A darne comunicazione è l’Assessore alla Pubblica Istruzione del Comune di Anagni, Chiara Stavole, che invita tutti i nuclei familiari interessati a prendere visione dell’avviso pubblico e a non attendere gli ultimi giorni utili per l’invio della domanda. Il termine, ricorda l’assessore, è perentorio: le richieste dovranno pervenire entro il 15 settembre 2026, pena l’esclusione dal beneficio.
Chi può fare domanda e cosa serve
Il contributo è riservato agli alunni residenti che frequentano percorsi scolastici e che rientrano nei parametri economici stabiliti dalla misura, calcolati sulla base dell’attestazione ISEE in corso di validità del nucleo familiare. Alla domanda, da presentare singolarmente per ciascun beneficiario, occorrerà allegare il modulo disponibile sul sito istituzionale del Comune di Anagni, la dichiarazione sostitutiva di residenza e frequenza scolastica, il codice IBAN per l’eventuale accredito e un documento di identità in corso di validità.

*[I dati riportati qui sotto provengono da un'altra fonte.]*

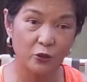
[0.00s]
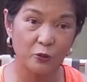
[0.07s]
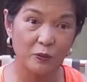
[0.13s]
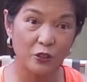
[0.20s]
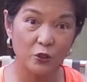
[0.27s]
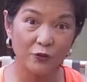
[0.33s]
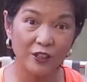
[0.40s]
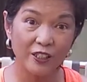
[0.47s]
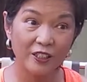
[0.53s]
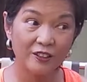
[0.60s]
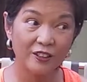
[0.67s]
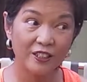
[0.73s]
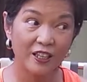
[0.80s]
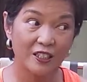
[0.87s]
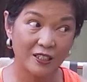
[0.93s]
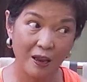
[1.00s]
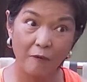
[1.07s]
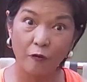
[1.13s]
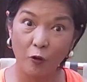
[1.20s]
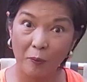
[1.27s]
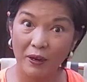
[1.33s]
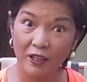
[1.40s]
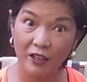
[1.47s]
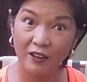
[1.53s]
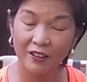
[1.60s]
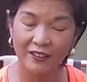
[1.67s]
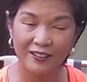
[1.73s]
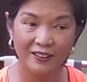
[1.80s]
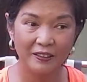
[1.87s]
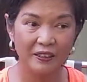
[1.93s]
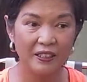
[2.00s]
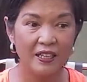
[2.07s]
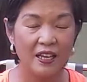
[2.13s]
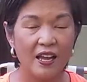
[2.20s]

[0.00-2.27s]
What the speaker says: too much of anything except for my garden.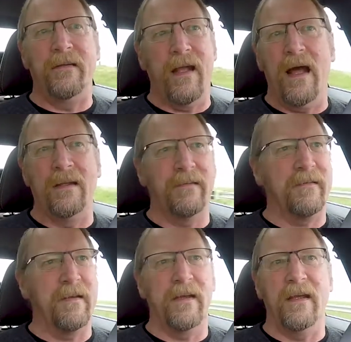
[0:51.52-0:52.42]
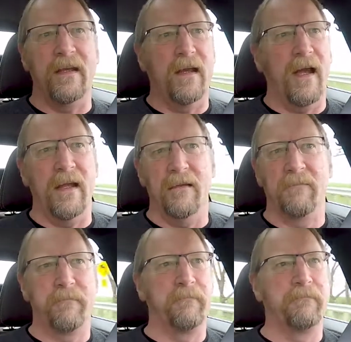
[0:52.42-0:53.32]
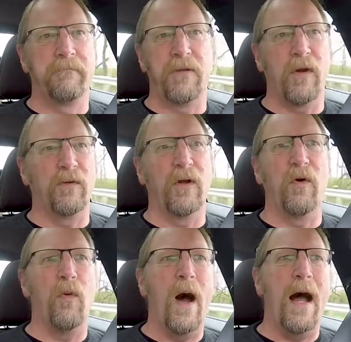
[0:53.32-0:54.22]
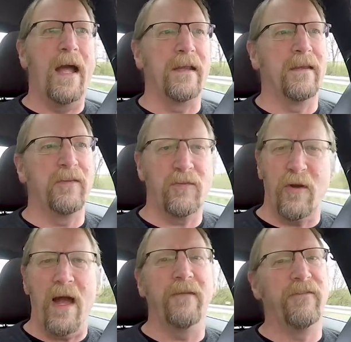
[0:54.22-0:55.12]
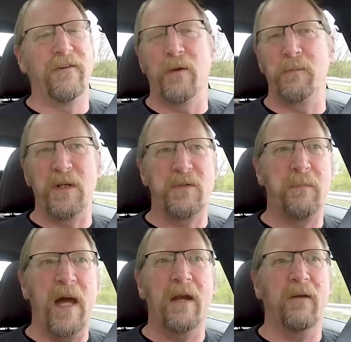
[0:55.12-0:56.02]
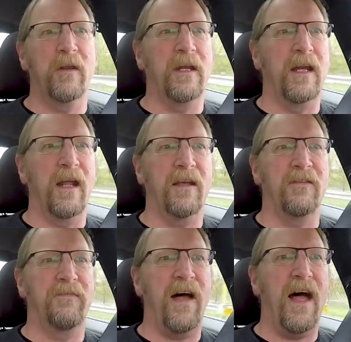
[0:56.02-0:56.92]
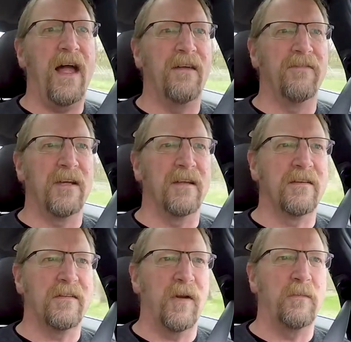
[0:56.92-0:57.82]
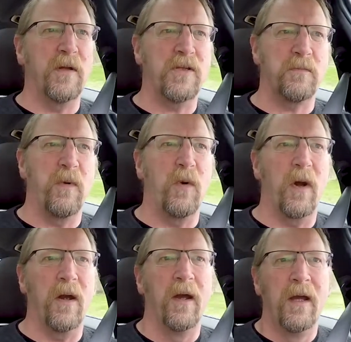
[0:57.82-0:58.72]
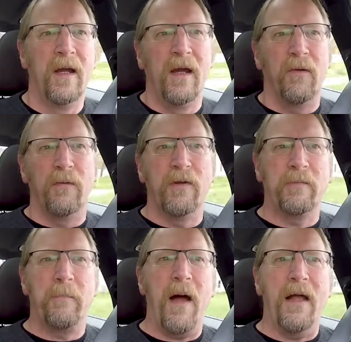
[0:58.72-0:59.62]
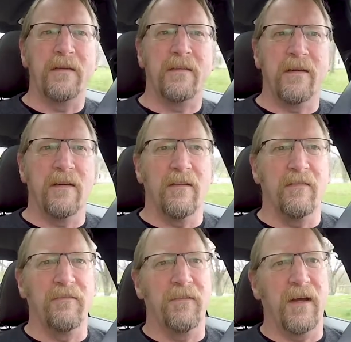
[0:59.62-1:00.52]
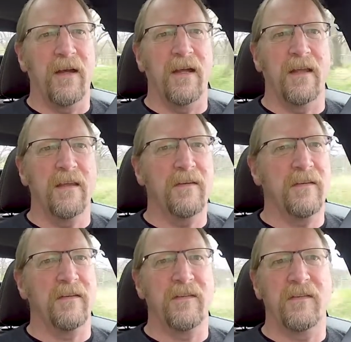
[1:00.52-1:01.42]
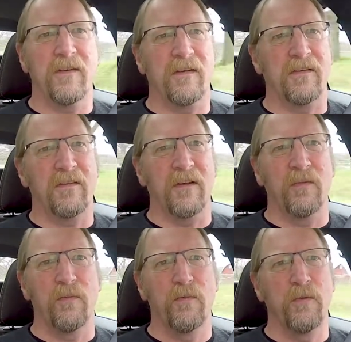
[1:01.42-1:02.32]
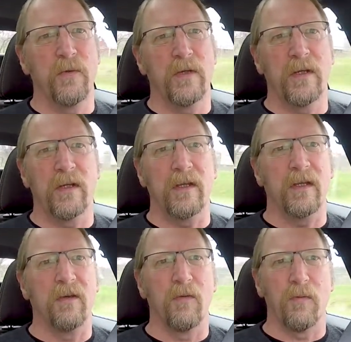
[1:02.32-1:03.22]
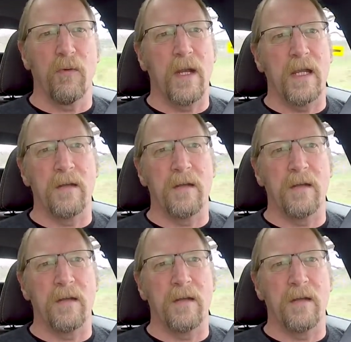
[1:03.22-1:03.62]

honestly don't know why. This drives so much better than an X5. It's so much more responsive. This is just a really great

Un passaggio su cui l’amministrazione richiama particolare attenzione riguarda la documentazione di spesa: non saranno ritenuti validi gli scontrini fiscali. Le famiglie dovranno infatti procurarsi la fattura elettronica relativa all’acquisto di libri, dizionari, testi di narrativa, sussidi digitali, notebook, tablet, software, chiavette USB o stampanti per uso scolastico, richiedendo al venditore la relativa copia di cortesia cartacea. Chi non fosse ancora in possesso della fattura al momento della domanda potrà comunque presentarla in un secondo momento, senza perdere il diritto al contributo.
Come e dove presentare la domanda
Le istanze potranno essere inoltrate in due modalità: tramite PEC all’indirizzo comune.anagni@postecert.it, oppure con consegna a mano presso l’Ufficio Protocollo del Comune di Anagni, in via Vittorio Emanuele II n. 187. Gli sportelli restano aperti dal lunedì al venerdì dalle 8.30 alle 13.00, con un’apertura pomeridiana aggiuntiva il martedì e il giovedì dalle 15.00 alle 17.00. Tutta la modulistica necessaria è scaricabile direttamente dal sito istituzionale dell’ente.

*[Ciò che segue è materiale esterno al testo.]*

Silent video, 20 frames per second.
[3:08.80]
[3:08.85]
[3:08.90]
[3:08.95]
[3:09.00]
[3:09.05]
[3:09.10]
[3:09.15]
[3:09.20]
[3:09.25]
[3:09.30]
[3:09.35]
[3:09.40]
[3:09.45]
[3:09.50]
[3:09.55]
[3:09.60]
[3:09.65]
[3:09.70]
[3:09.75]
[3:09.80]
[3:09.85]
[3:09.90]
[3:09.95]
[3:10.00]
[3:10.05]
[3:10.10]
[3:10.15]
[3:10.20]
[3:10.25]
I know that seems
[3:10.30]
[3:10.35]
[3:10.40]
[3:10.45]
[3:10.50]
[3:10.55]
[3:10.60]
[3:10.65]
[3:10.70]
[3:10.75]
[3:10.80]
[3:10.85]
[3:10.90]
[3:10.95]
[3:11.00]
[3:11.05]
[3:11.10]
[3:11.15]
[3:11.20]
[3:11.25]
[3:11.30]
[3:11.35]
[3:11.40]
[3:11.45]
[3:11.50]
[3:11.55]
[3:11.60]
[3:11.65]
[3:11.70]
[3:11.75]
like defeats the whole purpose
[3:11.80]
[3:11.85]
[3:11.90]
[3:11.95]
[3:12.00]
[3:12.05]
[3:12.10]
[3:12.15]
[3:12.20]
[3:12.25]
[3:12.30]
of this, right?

Un sostegno concreto al diritto allo studio
Con questa misura, sottolinea l’amministrazione comunale, si conferma l’impegno verso il diritto allo studio e il sostegno economico alle famiglie meno abbienti, in un momento dell’anno — l’avvio delle lezioni — che tradizionalmente pesa sui bilanci domestici tra libri, materiali e strumenti digitali sempre più richiesti dalla didattica moderna.

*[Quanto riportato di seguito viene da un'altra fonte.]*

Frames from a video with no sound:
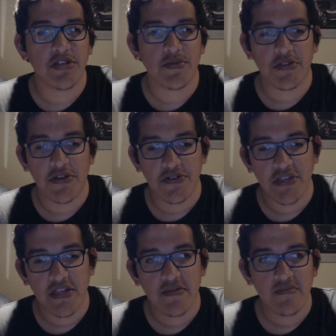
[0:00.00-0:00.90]

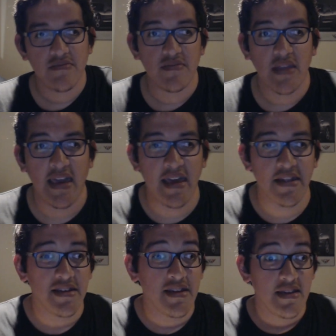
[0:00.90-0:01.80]
Zdarsky, and
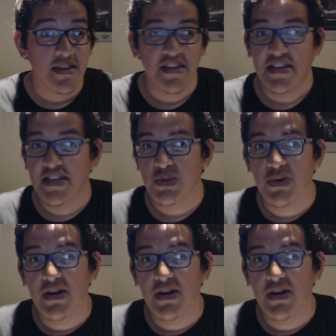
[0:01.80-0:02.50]
guess what?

Garantire a ogni studente gli strumenti per affrontare serenamente il percorso scolastico, ricordano dal Comune, significa promuovere pari opportunità, inclusione e crescita collettiva. Investire in politiche educative capaci di accompagnare studenti e famiglie resta, in questo senso, un investimento sul futuro dell’intera comunità.